■ EXERCISE DIRECTIONS
Please give only the number of lines in the listing below that contain "video".

⟨

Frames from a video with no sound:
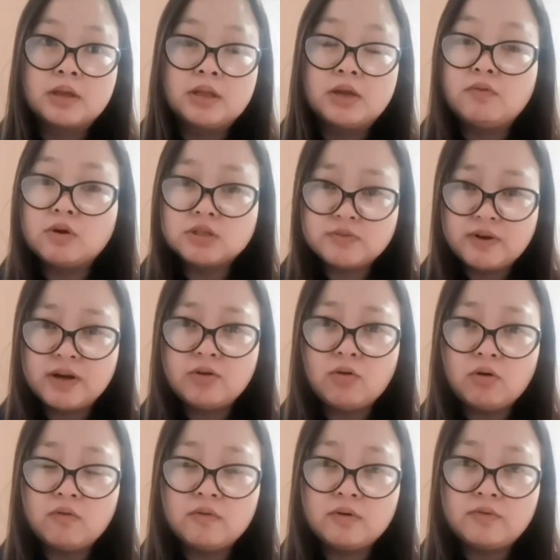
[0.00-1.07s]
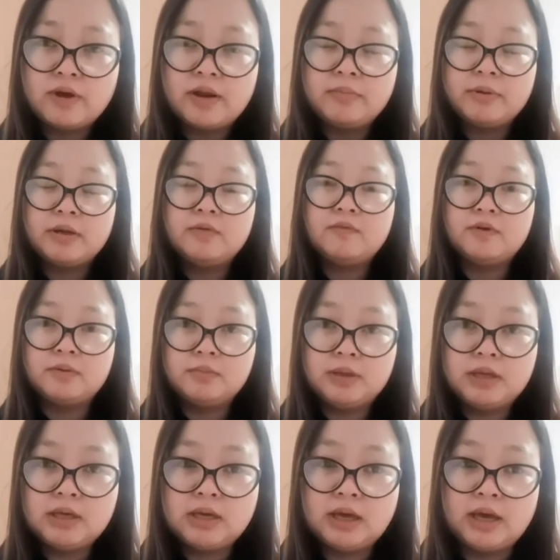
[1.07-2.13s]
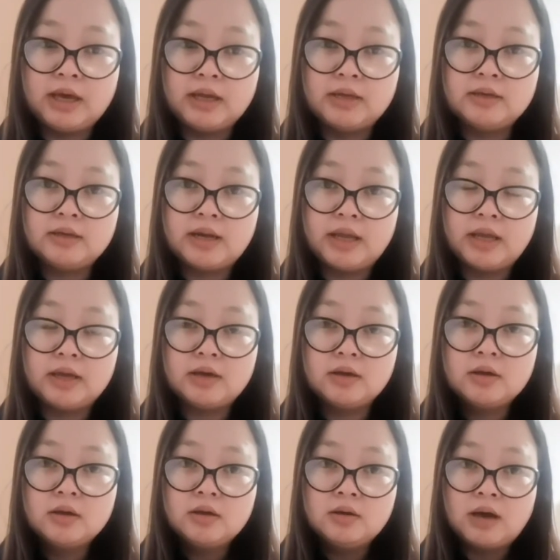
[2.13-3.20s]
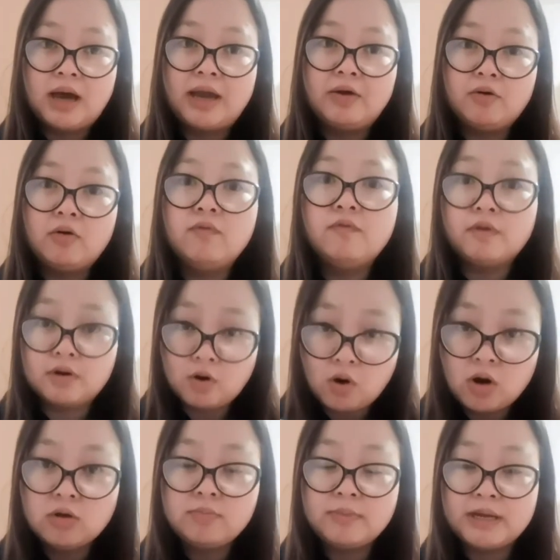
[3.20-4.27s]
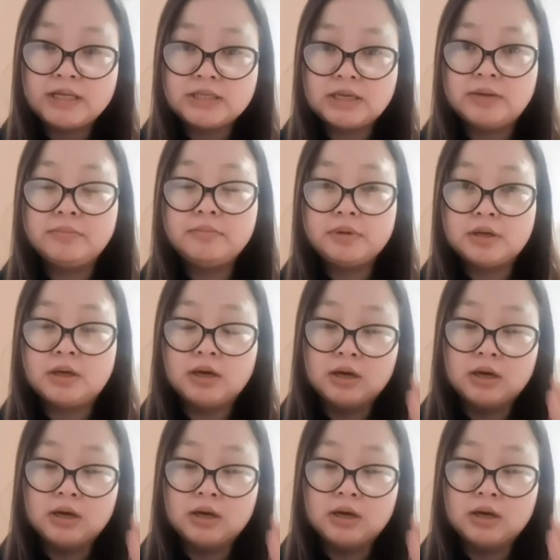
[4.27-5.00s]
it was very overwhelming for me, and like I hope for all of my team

⟩
⟨

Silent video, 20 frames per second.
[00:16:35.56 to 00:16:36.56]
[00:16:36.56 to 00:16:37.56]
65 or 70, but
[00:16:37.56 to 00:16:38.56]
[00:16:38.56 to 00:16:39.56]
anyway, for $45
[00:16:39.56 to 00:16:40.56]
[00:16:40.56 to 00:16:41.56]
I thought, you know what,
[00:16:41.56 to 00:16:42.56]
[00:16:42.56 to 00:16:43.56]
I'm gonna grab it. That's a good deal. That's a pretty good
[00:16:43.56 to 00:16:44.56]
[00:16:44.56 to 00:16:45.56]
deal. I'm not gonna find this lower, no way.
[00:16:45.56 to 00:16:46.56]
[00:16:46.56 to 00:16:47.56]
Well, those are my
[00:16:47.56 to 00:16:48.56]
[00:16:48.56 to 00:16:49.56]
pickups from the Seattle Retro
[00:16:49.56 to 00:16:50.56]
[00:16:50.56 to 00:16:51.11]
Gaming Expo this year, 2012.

⟩
⟨

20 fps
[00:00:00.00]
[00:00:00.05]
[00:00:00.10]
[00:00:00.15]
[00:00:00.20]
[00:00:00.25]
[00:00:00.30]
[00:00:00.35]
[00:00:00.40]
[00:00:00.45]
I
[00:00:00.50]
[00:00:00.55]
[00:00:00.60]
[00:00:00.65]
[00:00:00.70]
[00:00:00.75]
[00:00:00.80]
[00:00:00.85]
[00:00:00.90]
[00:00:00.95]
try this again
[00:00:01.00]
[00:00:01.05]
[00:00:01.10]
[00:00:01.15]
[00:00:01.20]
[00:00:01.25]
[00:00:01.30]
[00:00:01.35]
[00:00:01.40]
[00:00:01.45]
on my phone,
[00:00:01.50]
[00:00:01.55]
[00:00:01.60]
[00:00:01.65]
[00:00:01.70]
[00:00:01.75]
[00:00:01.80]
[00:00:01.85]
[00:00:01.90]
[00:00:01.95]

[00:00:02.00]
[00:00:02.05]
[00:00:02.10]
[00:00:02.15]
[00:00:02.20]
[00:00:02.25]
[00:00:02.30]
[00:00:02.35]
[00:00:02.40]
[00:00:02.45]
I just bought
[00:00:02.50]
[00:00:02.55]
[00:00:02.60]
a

⟩

■ FINISHED EXERCISE
2